**EXERCISE DETAILS**:
List each line of the data that holds the string "says".
========
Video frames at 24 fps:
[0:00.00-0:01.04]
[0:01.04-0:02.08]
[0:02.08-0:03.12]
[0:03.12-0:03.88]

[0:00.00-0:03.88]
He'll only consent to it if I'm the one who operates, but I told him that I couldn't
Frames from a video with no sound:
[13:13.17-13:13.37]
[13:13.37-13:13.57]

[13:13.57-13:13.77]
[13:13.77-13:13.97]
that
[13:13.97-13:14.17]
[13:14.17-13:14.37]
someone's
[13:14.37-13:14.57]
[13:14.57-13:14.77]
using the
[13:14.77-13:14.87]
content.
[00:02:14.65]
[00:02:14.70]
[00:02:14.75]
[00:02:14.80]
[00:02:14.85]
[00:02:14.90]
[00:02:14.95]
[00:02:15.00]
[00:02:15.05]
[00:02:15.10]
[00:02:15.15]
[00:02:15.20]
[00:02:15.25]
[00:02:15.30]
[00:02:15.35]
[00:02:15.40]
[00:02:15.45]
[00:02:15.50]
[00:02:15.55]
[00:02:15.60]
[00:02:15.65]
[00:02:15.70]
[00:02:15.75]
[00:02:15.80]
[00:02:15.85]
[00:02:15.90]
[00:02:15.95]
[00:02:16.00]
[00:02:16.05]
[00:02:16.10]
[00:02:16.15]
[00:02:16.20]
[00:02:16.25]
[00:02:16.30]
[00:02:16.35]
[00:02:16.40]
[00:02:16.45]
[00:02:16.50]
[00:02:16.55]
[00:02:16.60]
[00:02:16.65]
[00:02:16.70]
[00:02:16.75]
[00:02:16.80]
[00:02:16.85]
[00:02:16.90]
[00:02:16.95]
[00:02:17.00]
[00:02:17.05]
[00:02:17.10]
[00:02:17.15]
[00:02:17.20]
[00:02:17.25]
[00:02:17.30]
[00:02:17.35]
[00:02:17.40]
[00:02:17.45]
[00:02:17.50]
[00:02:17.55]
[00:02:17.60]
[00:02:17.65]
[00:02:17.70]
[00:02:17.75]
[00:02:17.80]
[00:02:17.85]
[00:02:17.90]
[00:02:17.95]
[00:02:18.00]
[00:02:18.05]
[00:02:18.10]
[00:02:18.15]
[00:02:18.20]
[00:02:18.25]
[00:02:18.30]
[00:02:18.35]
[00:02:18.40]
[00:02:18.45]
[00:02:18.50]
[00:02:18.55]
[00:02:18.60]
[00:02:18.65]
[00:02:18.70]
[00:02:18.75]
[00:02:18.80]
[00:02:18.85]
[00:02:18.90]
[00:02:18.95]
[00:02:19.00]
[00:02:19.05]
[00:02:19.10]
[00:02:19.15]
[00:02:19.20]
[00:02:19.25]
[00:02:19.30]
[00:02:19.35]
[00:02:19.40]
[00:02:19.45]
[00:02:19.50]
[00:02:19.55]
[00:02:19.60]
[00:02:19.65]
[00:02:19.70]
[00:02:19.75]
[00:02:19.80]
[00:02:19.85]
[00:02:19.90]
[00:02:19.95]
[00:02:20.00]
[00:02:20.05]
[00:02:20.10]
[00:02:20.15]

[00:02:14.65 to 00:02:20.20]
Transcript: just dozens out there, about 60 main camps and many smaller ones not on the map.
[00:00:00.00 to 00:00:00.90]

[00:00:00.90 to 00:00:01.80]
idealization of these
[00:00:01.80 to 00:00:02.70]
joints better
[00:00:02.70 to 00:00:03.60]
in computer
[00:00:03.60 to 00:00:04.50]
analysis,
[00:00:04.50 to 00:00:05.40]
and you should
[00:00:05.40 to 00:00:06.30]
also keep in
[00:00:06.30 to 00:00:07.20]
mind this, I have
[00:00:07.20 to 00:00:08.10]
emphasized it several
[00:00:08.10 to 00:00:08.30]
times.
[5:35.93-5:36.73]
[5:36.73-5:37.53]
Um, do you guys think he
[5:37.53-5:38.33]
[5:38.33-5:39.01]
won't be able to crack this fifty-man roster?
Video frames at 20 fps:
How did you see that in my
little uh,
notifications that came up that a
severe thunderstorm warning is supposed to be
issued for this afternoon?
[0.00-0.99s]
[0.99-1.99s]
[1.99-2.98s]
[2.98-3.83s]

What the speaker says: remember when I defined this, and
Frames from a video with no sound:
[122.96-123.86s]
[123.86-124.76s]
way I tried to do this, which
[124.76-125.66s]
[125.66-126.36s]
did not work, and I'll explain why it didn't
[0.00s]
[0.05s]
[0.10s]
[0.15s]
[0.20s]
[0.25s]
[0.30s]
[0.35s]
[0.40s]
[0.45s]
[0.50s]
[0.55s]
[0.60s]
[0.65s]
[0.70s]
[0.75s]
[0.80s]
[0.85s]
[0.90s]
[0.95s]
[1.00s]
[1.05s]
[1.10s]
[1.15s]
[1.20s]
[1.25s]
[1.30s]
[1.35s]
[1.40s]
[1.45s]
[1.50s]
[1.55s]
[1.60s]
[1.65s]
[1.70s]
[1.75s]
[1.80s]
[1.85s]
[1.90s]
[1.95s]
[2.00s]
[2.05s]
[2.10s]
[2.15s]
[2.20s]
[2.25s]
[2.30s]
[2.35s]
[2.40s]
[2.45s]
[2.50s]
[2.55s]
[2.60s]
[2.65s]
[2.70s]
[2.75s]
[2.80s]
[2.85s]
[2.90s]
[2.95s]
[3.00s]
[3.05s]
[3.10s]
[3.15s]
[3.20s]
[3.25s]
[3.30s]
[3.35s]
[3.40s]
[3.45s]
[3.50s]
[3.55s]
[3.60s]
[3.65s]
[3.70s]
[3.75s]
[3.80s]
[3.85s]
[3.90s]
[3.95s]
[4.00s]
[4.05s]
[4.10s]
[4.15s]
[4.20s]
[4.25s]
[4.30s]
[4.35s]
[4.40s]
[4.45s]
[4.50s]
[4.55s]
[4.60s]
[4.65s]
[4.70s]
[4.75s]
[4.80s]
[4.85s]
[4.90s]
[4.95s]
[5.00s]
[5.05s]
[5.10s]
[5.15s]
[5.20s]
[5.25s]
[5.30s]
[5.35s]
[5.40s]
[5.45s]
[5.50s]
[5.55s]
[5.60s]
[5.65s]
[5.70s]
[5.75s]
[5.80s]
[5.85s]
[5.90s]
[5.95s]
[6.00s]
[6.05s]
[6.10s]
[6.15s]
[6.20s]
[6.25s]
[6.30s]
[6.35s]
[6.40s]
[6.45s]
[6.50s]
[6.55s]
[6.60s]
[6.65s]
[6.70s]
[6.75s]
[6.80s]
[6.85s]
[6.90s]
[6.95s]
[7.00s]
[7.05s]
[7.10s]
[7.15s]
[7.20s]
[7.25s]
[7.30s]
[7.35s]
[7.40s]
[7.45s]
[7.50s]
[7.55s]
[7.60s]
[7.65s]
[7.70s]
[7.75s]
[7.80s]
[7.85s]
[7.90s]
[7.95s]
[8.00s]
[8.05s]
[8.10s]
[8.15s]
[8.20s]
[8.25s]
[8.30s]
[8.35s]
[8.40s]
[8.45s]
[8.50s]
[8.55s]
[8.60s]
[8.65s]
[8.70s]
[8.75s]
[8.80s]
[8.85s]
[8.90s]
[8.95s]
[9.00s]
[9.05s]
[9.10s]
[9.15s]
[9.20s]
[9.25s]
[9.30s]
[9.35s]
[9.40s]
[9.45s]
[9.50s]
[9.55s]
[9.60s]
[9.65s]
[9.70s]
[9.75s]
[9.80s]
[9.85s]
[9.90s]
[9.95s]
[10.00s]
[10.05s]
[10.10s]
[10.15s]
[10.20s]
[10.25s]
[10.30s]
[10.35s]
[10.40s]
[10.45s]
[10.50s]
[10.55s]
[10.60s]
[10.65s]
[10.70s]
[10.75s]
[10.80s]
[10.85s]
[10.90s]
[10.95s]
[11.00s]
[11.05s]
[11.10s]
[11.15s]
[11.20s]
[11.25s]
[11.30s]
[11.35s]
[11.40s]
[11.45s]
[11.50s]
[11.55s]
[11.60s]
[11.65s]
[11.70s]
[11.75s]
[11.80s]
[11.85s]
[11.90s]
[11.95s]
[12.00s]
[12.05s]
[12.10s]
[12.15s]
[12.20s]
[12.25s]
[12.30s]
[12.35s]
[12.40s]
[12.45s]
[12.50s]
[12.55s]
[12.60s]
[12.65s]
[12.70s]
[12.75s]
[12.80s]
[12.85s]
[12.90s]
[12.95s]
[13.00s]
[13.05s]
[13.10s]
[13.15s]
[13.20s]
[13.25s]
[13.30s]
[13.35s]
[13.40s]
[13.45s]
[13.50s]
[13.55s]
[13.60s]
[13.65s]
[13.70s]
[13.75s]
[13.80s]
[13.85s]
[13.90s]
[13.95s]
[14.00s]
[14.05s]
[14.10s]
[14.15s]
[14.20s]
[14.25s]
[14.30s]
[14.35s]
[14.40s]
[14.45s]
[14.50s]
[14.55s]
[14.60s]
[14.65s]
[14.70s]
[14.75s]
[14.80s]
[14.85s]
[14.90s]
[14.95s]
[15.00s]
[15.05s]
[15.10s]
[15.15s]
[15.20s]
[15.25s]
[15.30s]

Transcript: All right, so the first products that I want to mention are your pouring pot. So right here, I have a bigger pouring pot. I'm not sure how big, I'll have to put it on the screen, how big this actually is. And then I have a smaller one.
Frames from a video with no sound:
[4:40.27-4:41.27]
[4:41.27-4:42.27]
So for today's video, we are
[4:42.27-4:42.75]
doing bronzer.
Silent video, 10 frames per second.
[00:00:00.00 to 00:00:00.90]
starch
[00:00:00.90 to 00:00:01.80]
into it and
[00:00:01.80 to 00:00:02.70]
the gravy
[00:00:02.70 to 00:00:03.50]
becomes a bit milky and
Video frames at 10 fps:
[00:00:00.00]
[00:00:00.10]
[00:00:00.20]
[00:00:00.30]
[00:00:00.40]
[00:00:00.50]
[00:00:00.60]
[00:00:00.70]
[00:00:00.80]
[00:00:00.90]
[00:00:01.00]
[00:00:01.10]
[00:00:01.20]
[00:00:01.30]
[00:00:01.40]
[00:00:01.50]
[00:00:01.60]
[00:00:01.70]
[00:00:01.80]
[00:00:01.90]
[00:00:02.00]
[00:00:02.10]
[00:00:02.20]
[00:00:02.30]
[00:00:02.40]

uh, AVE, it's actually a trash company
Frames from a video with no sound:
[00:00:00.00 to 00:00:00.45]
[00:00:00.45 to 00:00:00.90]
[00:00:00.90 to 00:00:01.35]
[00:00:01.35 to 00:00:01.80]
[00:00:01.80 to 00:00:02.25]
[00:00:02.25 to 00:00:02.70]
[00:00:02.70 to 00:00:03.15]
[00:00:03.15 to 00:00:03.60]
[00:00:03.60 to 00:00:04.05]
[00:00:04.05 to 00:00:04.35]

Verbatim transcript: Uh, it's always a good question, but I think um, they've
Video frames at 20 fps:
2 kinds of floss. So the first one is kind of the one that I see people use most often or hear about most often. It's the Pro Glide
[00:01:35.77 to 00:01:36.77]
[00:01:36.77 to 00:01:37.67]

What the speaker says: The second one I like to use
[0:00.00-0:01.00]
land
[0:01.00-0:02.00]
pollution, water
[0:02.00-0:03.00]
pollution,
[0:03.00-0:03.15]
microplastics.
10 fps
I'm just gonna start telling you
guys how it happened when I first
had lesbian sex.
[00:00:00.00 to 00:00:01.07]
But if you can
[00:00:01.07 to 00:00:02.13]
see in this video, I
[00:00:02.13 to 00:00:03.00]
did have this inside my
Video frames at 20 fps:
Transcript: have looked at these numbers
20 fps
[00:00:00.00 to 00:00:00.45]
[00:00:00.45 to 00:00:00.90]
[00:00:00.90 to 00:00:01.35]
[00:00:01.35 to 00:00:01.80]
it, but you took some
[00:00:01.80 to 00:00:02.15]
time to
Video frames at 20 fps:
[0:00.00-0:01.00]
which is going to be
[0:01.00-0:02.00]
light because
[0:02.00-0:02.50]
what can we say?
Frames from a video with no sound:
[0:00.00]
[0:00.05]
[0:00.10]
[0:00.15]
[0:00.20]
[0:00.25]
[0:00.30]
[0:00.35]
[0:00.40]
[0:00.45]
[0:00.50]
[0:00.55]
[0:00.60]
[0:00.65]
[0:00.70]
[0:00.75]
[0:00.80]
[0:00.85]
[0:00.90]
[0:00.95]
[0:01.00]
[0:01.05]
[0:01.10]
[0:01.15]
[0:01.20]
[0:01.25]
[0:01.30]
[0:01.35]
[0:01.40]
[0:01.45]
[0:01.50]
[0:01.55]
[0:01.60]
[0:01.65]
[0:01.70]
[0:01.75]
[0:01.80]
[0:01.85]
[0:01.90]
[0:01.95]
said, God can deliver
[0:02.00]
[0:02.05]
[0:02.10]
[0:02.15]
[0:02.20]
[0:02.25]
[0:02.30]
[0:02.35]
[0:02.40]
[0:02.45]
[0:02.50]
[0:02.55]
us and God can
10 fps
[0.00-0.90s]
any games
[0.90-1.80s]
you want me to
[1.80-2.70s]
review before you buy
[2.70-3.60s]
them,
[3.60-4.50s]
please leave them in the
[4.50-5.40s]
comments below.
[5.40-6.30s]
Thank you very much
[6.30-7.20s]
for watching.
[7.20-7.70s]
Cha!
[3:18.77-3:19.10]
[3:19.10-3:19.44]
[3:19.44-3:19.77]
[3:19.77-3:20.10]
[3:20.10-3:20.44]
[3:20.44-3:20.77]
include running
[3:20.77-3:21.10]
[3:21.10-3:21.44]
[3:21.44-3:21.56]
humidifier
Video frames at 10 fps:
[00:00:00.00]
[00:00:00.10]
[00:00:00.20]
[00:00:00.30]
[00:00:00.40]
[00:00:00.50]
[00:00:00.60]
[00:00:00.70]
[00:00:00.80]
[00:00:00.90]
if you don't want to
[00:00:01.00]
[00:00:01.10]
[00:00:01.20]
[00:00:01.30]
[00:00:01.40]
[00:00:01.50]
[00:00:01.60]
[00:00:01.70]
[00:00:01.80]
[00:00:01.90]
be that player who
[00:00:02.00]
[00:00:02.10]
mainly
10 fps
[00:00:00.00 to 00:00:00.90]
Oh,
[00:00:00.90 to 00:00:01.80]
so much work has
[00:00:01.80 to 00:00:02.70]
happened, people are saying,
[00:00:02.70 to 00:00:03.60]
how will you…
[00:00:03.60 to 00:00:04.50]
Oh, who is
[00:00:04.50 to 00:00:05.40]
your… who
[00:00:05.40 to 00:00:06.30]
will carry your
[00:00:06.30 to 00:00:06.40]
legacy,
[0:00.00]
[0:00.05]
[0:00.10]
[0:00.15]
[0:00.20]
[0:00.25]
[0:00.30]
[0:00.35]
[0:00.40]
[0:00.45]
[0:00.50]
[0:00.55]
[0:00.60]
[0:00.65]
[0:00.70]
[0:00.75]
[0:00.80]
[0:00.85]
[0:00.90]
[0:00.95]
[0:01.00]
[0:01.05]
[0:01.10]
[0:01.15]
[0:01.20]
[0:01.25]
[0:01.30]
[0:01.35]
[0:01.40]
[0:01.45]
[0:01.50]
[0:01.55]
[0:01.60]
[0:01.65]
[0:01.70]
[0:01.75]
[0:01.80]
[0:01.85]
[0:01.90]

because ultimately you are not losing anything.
========
**WRITTEN ANSWER**:
What the speaker says: remember when I defined this, and
What the speaker says: The second one I like to use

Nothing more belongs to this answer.